▶ [WHAT YOU HAVE TO DO] Transcribe the records below in their entirety, and leave out each image.

Collected data entries:
*** Begin section ***

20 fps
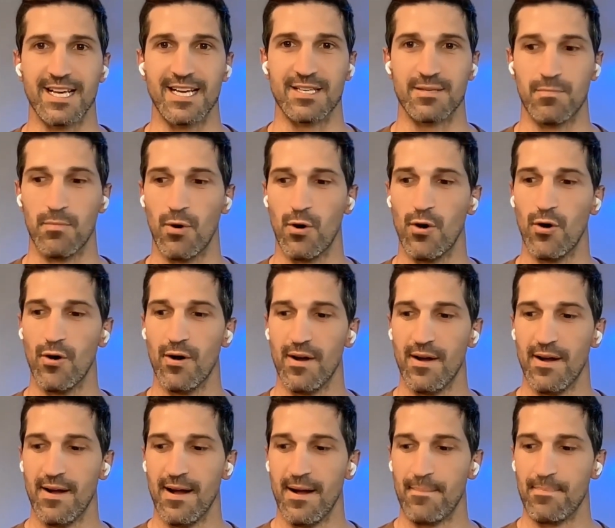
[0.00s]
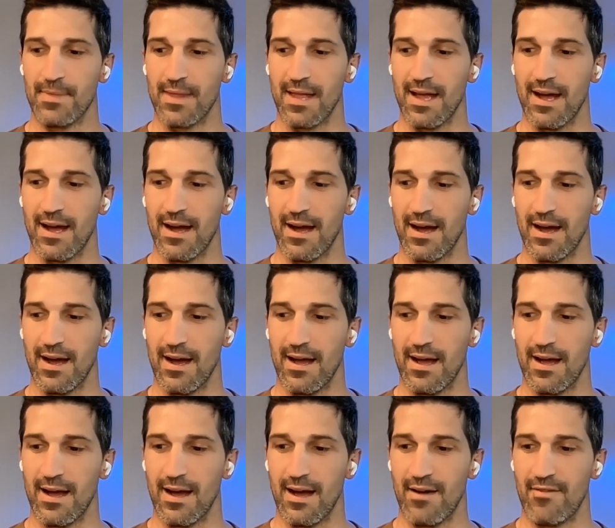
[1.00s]
There's more
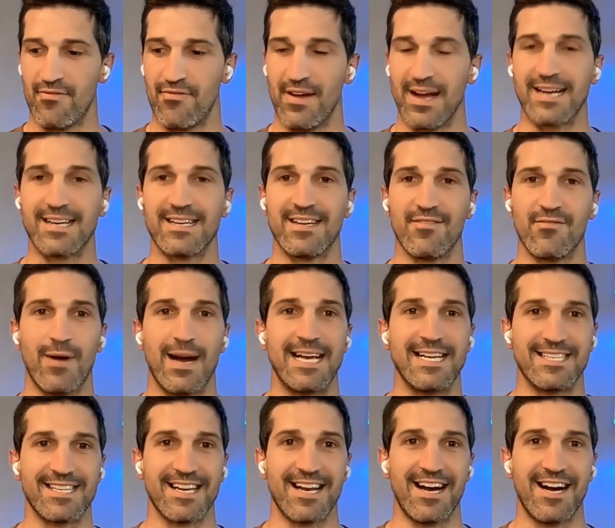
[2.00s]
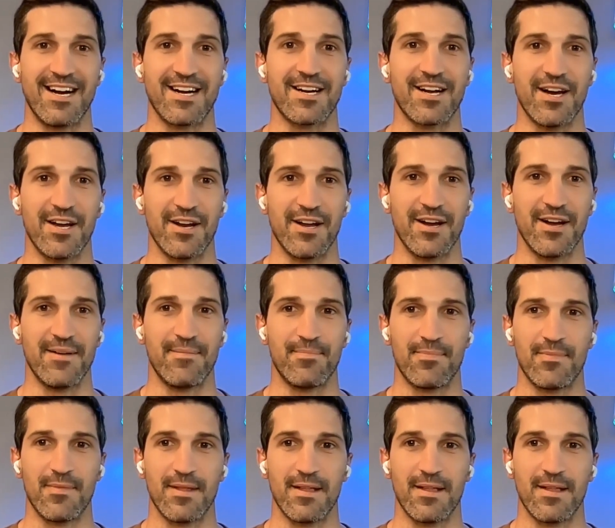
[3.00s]
effective ways that aren't going to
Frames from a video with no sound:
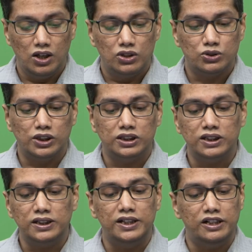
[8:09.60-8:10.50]
So, the
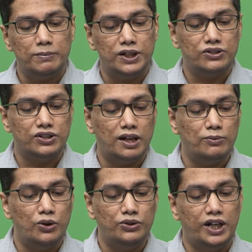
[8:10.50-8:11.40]
third interpretation I
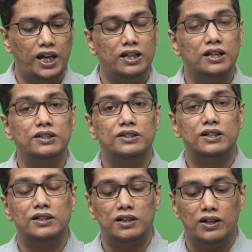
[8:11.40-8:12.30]
am going to take is
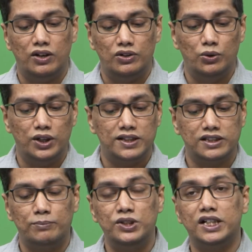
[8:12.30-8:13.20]
known as
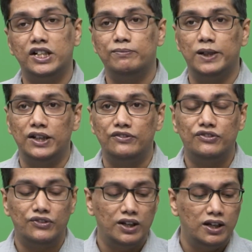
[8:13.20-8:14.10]
subjective belief.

*** End section ***

▶ [EXERCISE ANSWER]
20 fps
[0.00s]
[1.00s]
There's more
[2.00s]
[3.00s]
effective ways that aren't going to
Frames from a video with no sound:
[8:09.60-8:10.50]
So, the
[8:10.50-8:11.40]
third interpretation I
[8:11.40-8:12.30]
am going to take is
[8:12.30-8:13.20]
known as
[8:13.20-8:14.10]
subjective belief.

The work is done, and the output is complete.